(Information given)
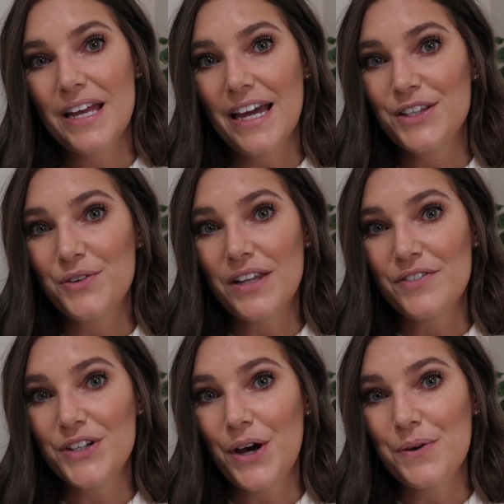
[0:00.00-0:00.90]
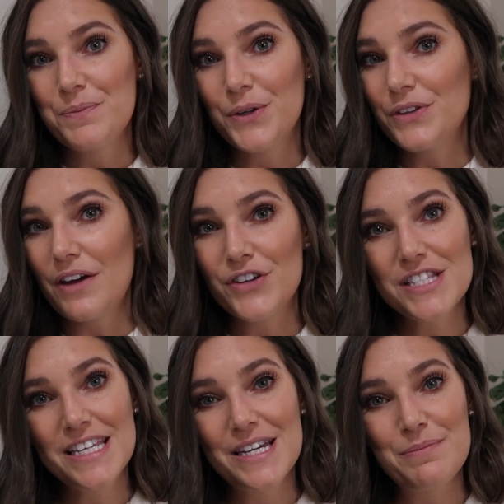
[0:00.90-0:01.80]
and you'll never know. You'll never
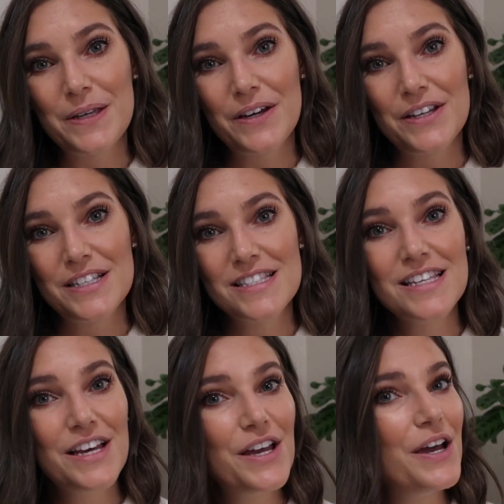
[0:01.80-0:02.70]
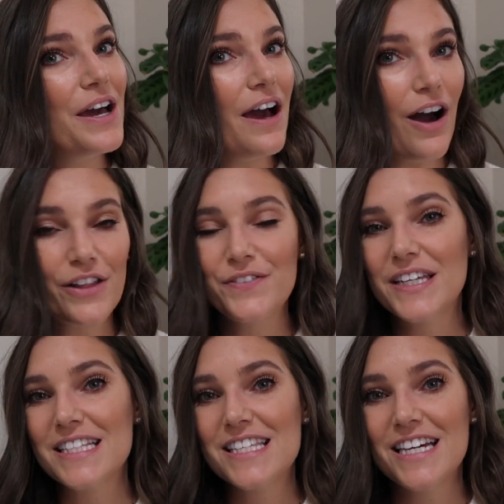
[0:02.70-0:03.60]
see it because all of it
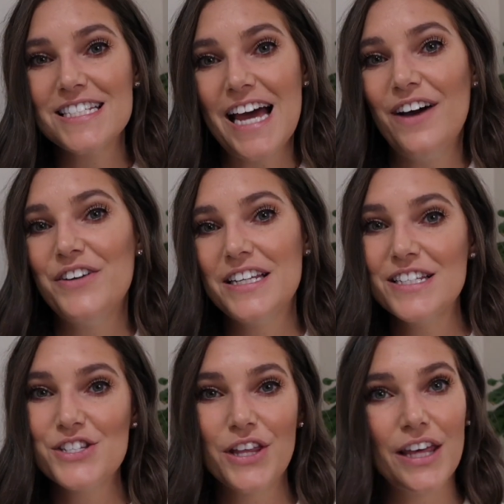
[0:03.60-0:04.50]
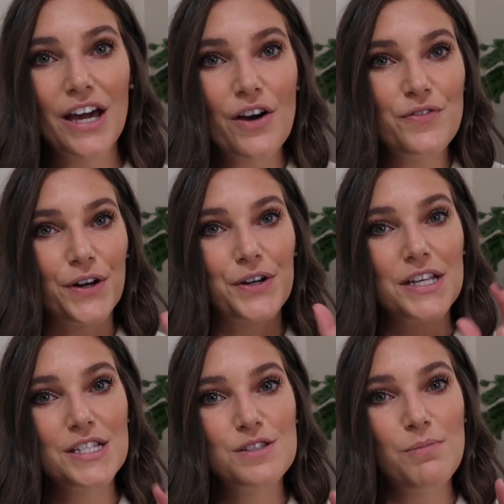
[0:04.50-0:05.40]
gets cut down into like a
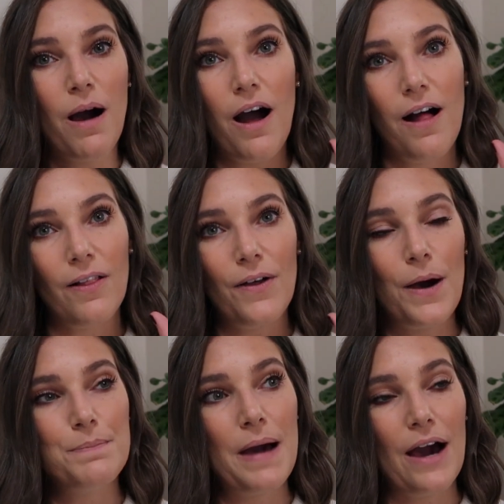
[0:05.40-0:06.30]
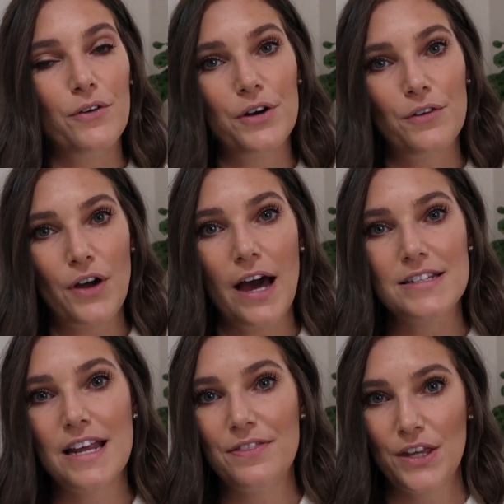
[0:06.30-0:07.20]
very small amount of
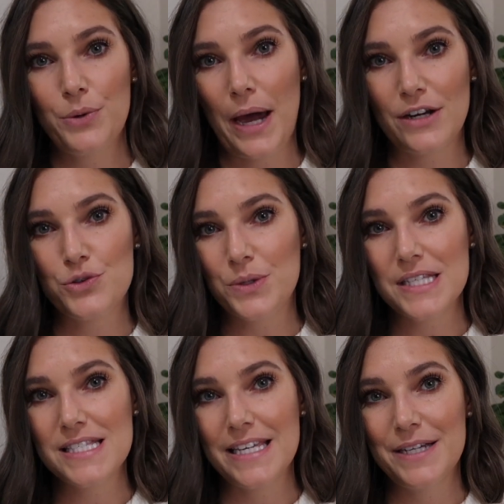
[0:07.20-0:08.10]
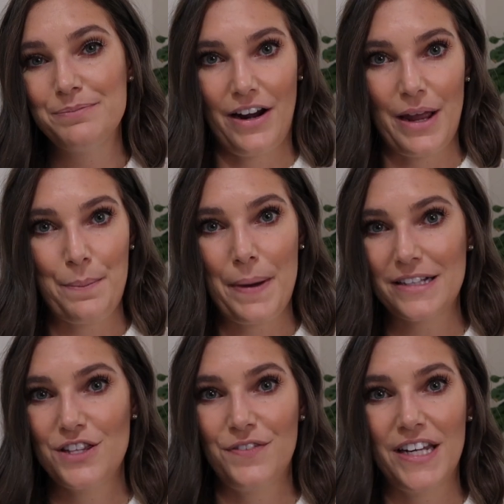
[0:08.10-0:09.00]
content that you actually see. All right,
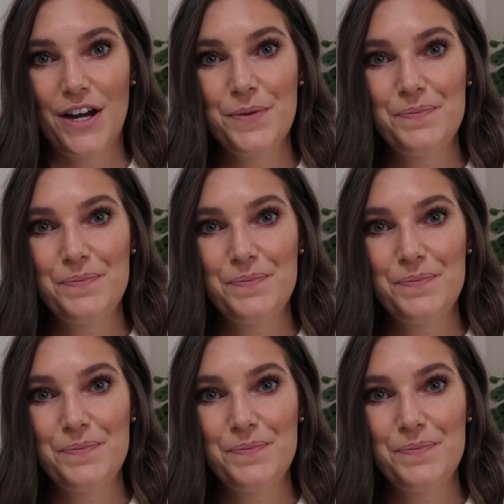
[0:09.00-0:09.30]
back to the video.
(End Information given)
Begin with the line that contains "[0:06.30-0:07.20]" and copy every line through the end of the listing, exactly as written, both ends included. Pictures are not part of the copy.

[0:06.30-0:07.20]
very small amount of
[0:07.20-0:08.10]
[0:08.10-0:09.00]
content that you actually see. All right,
[0:09.00-0:09.30]
back to the video.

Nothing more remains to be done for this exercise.